La prova principale che si sia trattato di suicidio, si dice nel servizio delle Iene, è una mail inviata da Rossi due giorni prima di morire all’ex amministratore delegato di MPS, Fabrizio Viola, in cui si dice: «Help, stasera mi suicido, sul serio. Aiutatemi!!!». Poche ore dopo, quello stesso giorno, Rossi aveva inviato altre mail in cui chiedeva il contatto «con questi signori» (l’ipotesi è che facesse riferimento implicito ai magistrati) che l’avrebbero «male inquadrato come elemento di un sistema e di un giro sbagliati». Scrive anche che i magistrati stavano cercando di ricostruire «gli scenari politici e i vari rapporti» e anche che, avendo lui lavorato con il comune, la fondazione, la banca, l’ex presidente Giuseppe Mussari e altri dirigenti poteva essere in grado di chiarire molte cose.

Cosa ha detto l’ex sindaco Pierluigi Piccini
Nel secondo servizio delle Iene, andato in onda l’8 ottobre, una settimana dopo il primo, c’è Pierluigi Piccini, ex dirigente del Monte dei Paschi ed ex sindaco di Siena dal 1993 al 2001 che aveva lavorato per molti anni con Rossi, che era stato anche suo portavoce. Piccini, chiedendo di non essere ripreso, ha detto di non credere all’ipotesi del suicidio (dice anche «la città non crede al suicidio»), ha parlato delle molte anomalie nelle indagini e ha spiegato che Rossi aveva fatto un errore: aveva cioè fatto chiaramente capire che sarebbe andato a parlare con i magistrati.

Piccini parla soprattutto di una «storia parallela», così l’ha definita, che potrebbe spiegare il motivo della presunta compromissione delle indagini: cita alcuni festini a base di sesso e droga ai quali, lascia intendere, avrebbero partecipato anche magistrati e dirigenti della banca. Uno dei luoghi dove si sarebbero svolti questi festini sarebbe una villa nella campagna toscana, tra Siena e Arezzo. Mercoledì 11 ottobre Piccini è stato intervistato dal Corriere della Sera e ha ripetuto quanto si sente nel servizio:

Conferma le accuse dottor Piccini?

«Io non accuso nessuno riporto soltanto quello che mi è stato raccontato e che tutti a Siena sanno».

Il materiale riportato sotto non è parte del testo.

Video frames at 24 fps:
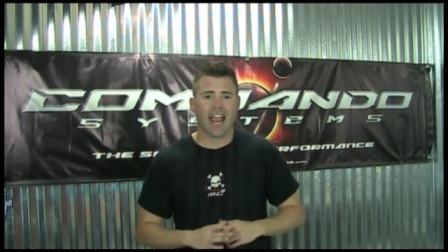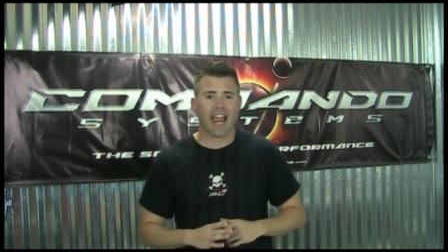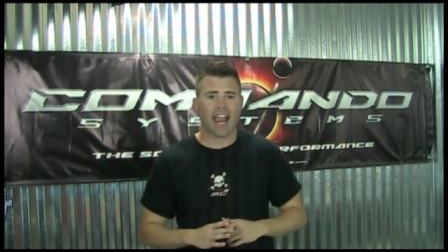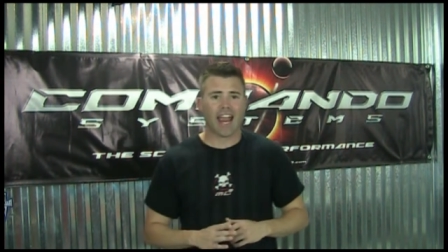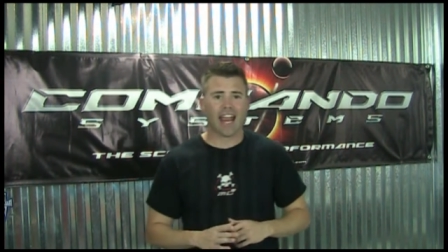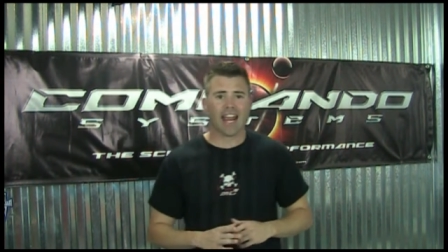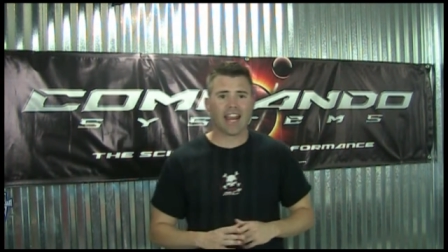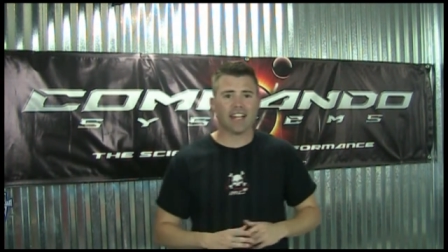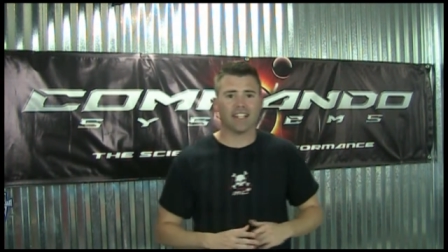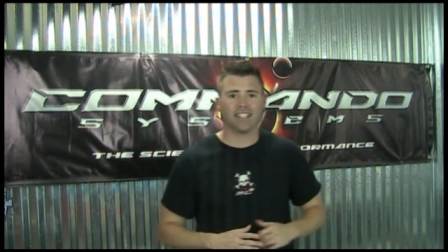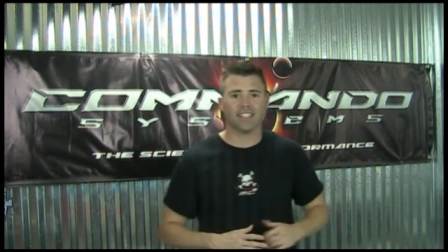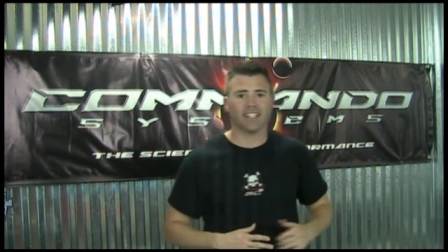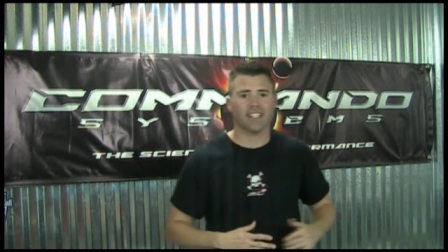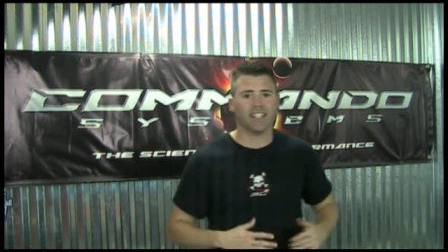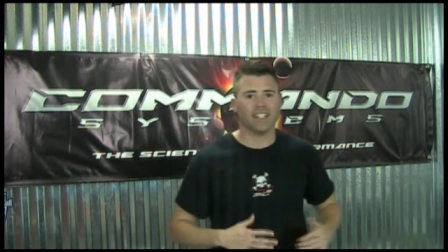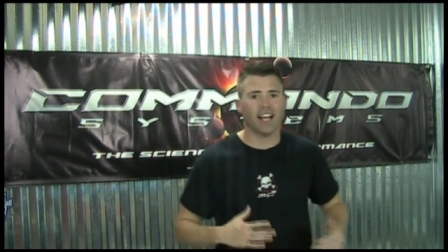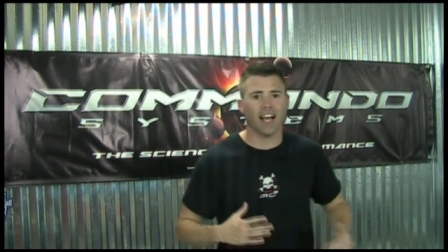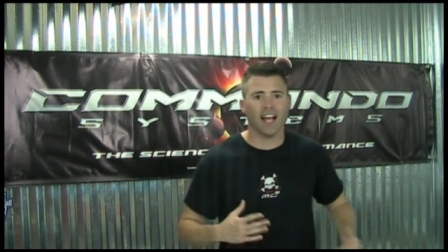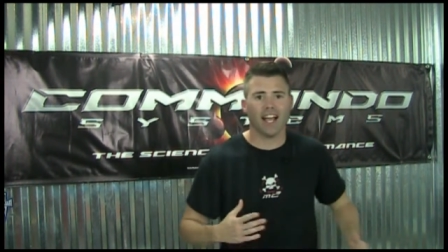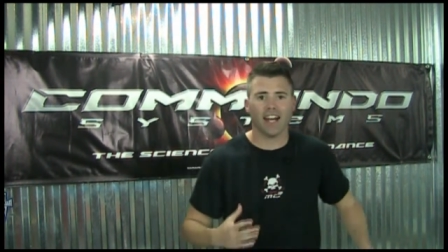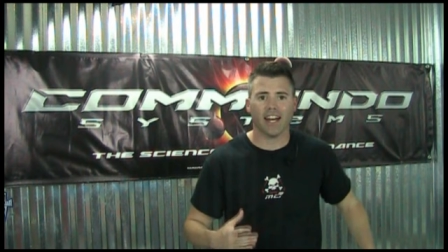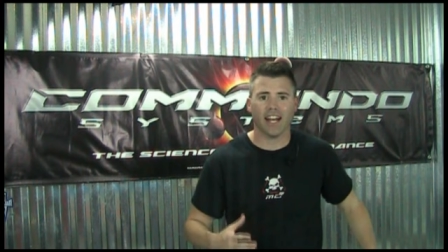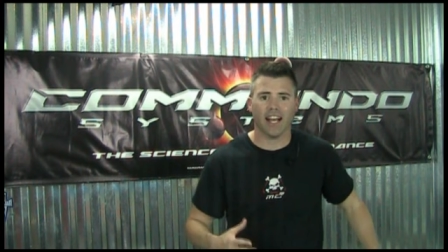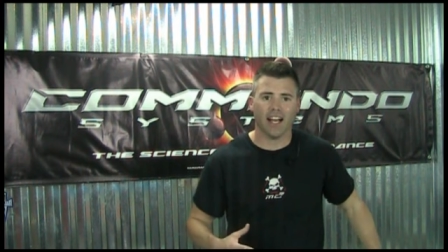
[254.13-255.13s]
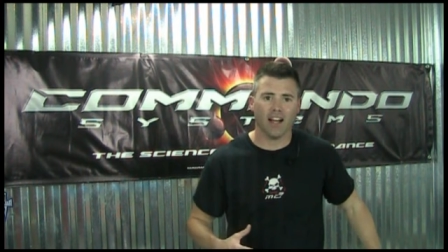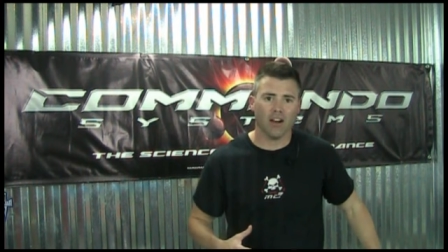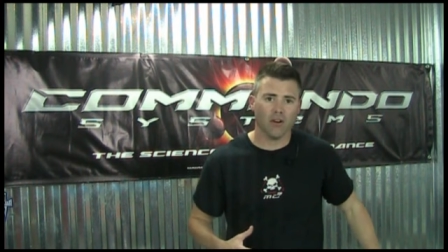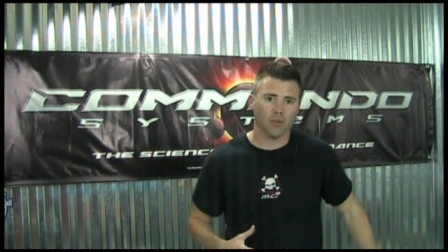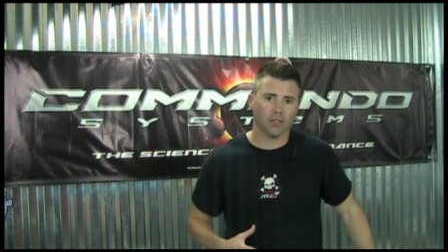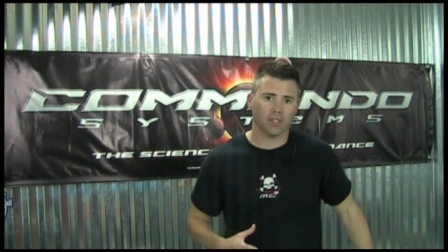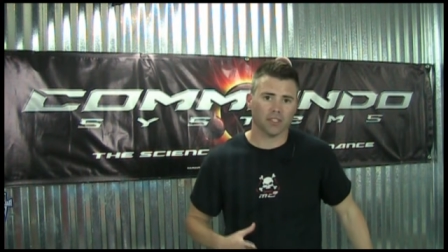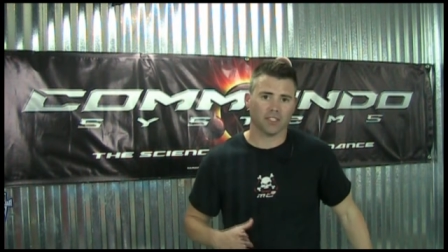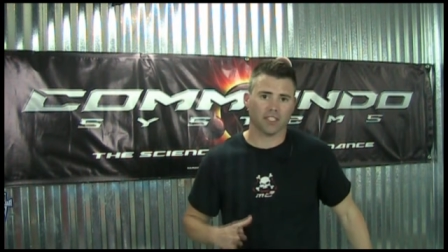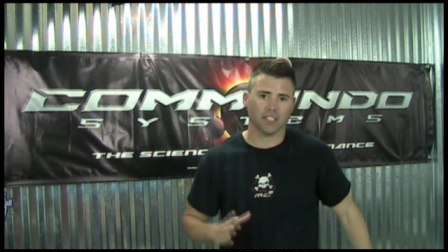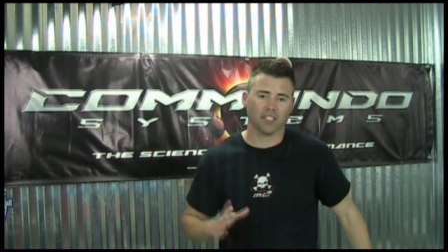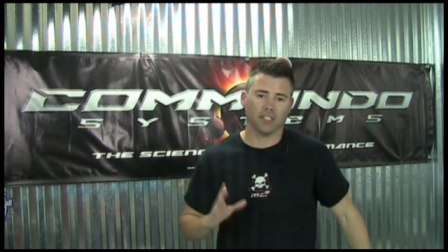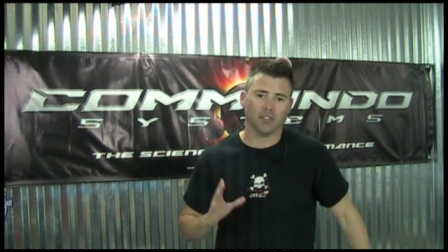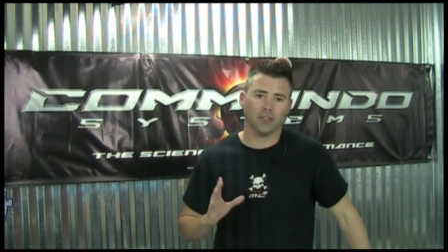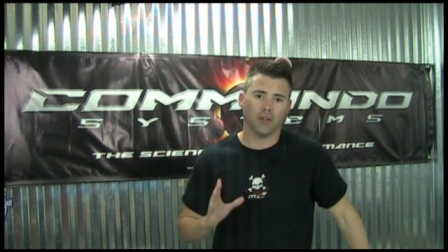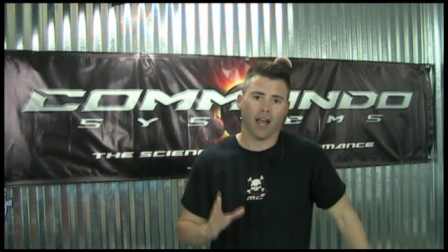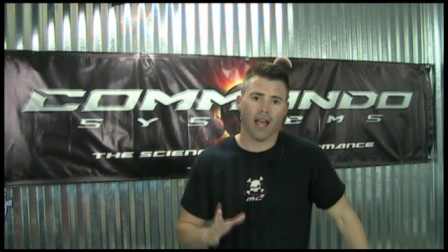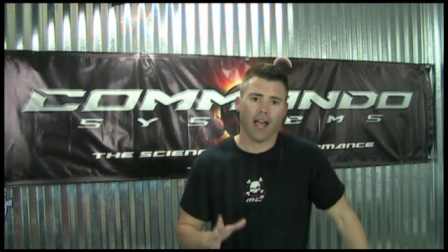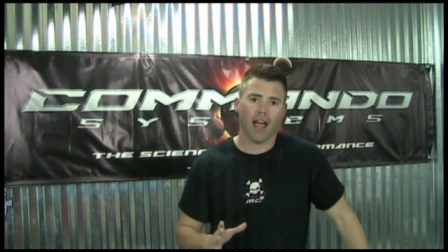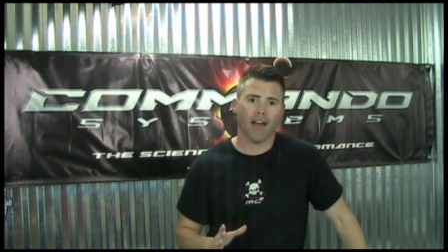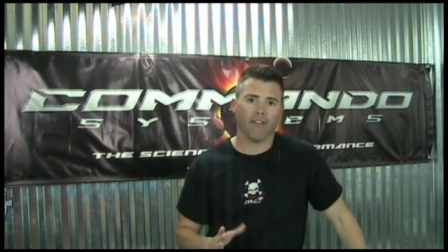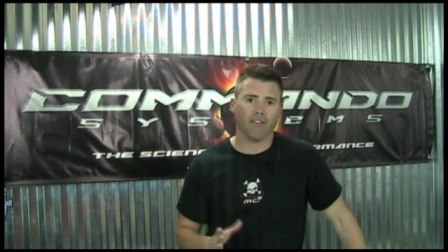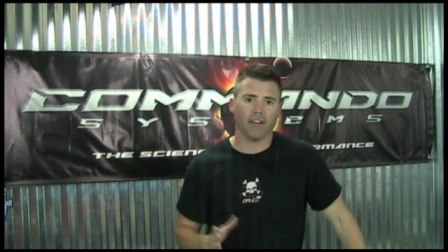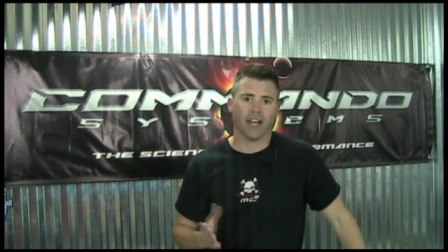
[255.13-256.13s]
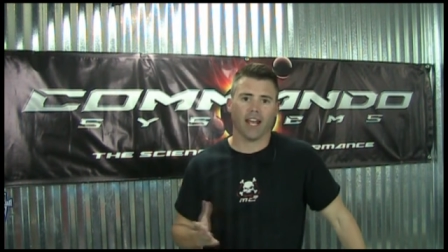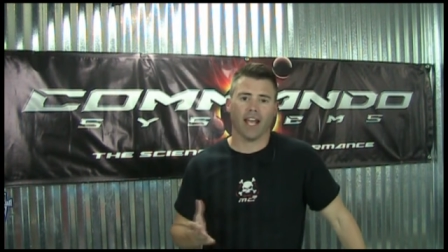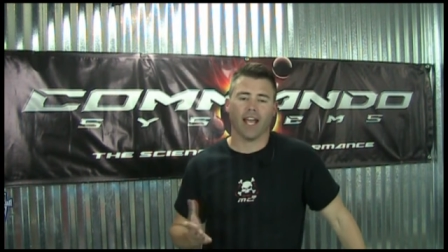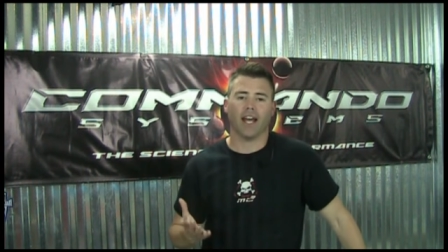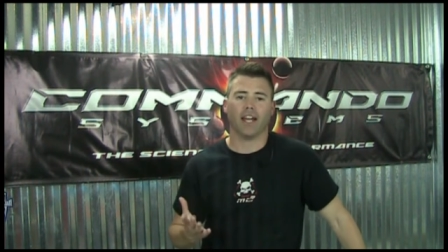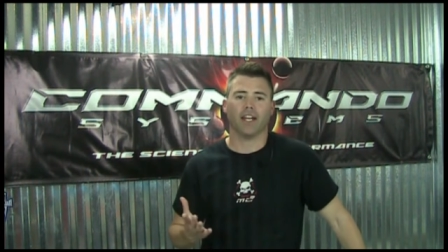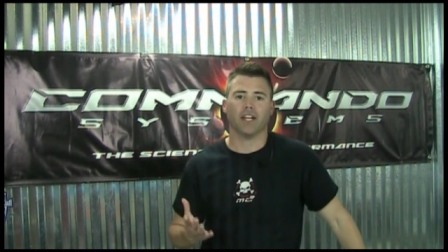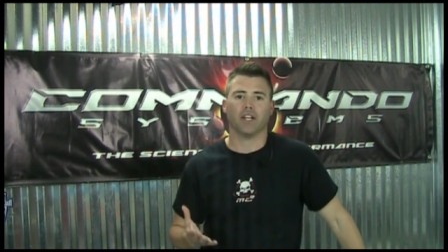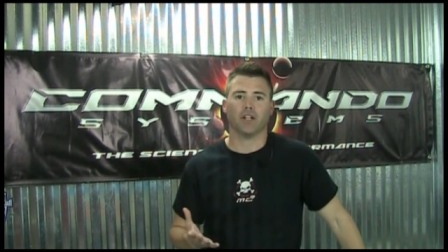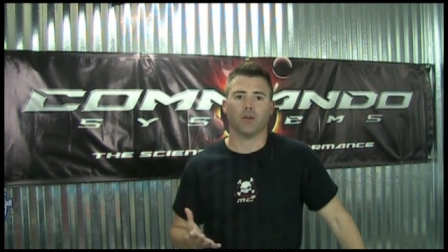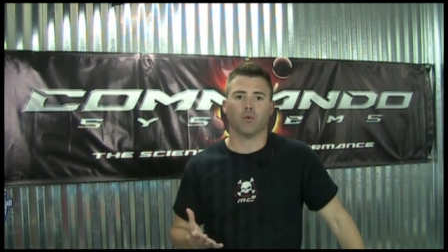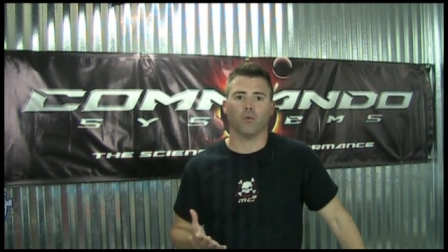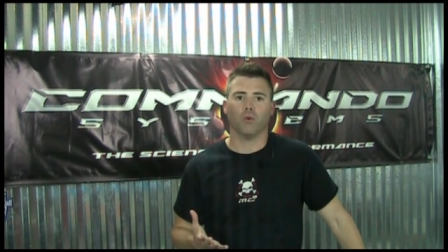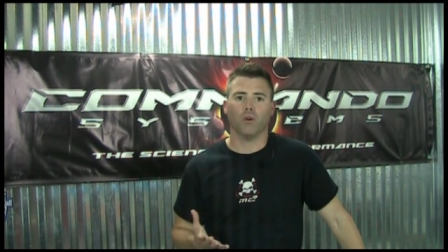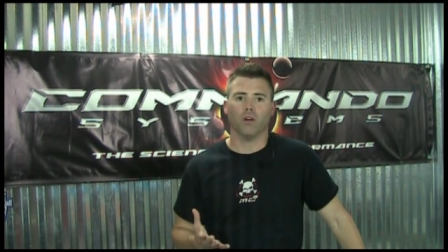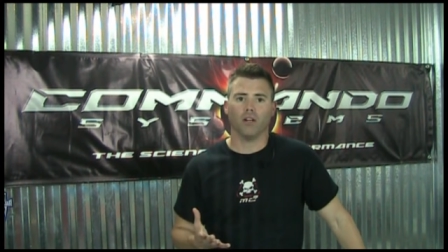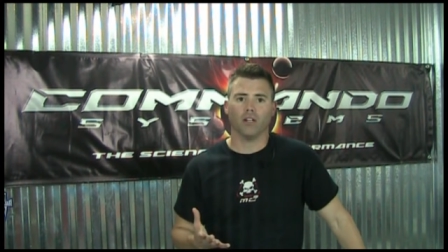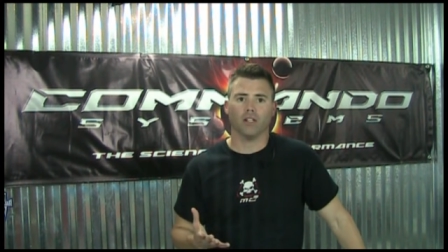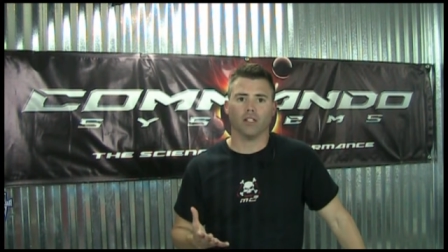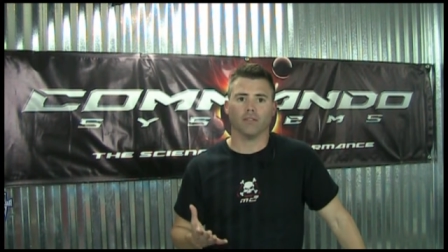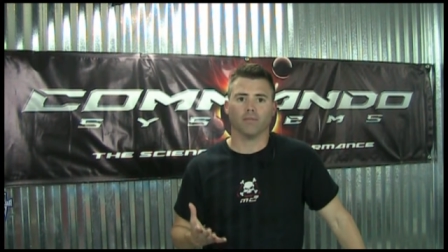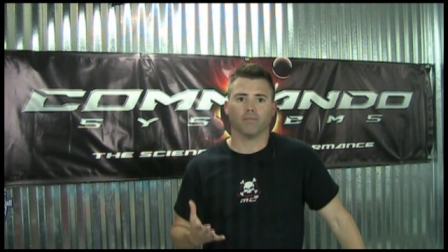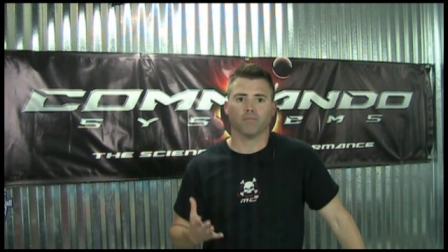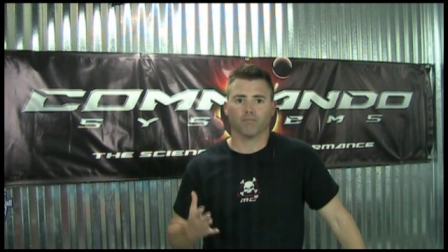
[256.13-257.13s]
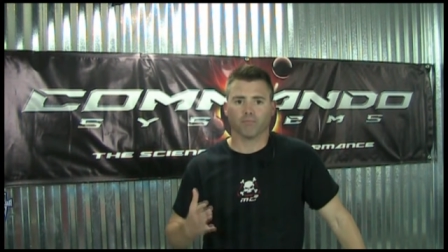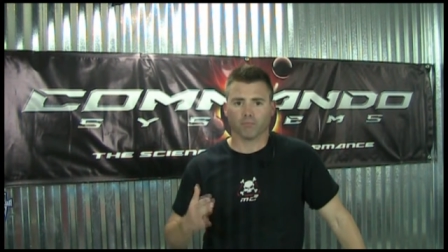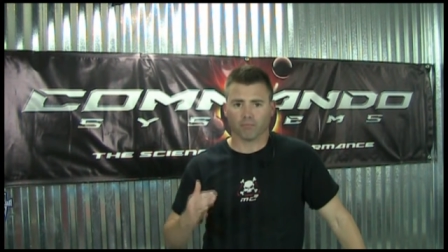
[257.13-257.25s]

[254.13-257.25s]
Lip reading: 8 to 9 hours that you haven't had any water.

Ci dica che cosa sanno i senesi.

«Che David Rossi non si è ucciso, ma è stato assassinato. E io, che David lo conoscevo molto bene, ne sono assolutamente convinto. Nulla di nuovo».

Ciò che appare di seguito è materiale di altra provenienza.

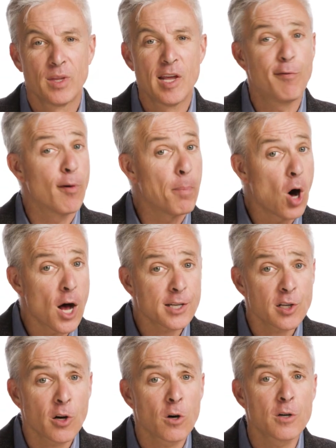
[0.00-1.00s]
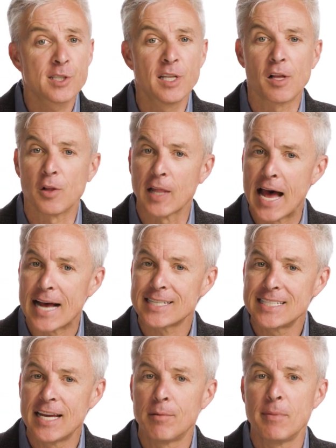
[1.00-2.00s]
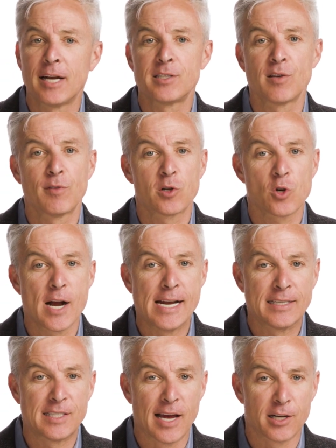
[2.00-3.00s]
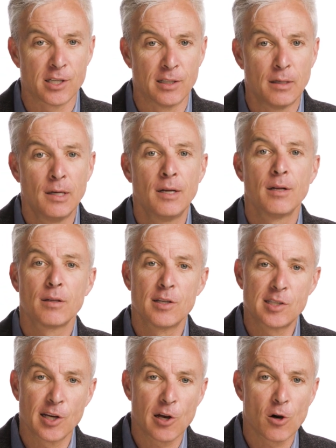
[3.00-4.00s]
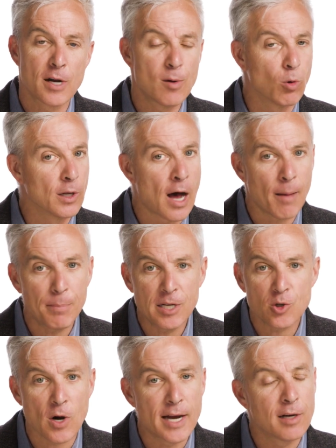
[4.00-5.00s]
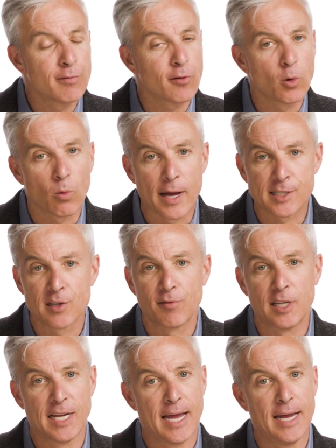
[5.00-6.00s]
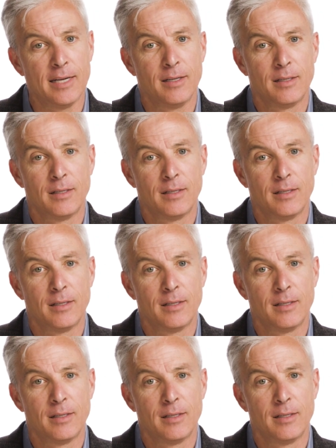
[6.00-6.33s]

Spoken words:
If a pause occurs in the last 10 minutes of the trading session, the security will not be traded for the rest of the day.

Ma lei ha parlato anche di orge a base di droga alle quali avrebbero partecipato magistrati. E questa è una notizia-bomba…

«Io ho solo riportato voci che mi ha raccontato qualcuno, mi sembra un avvocato romano, e anche queste circolano da tempo in città. Non sono novità, almeno per noi senesi. Lei pensi che nel 2013 durante un’assemblea del Monte dei Paschi un consigliere comunale parlò pubblicamente di personaggi orgiastici e pervertiti».

E che cosa avrebbero a che fare i festini con la morte di David Rossi?

«Non spetta a me indagare. Io so soltanto che, appena due giorni prima di morire, David mandò un messaggio a un alto dirigente di Monte dei Paschi avvertendolo che avrebbe raccontato tutto ai magistrati. Queste cose le sto ripetendo da anni».

Dopo le dichiarazioni di Piccini la procura di Genova ha aperto un fascicolo, su segnalazione del procuratore capo di Siena, al momento senza ipotesi di reato. Gli avvocati della famiglia Rossi, nel frattempo, hanno fatto sapere che stanno continuando a lavorare per arrivare alla riapertura dell’indagine.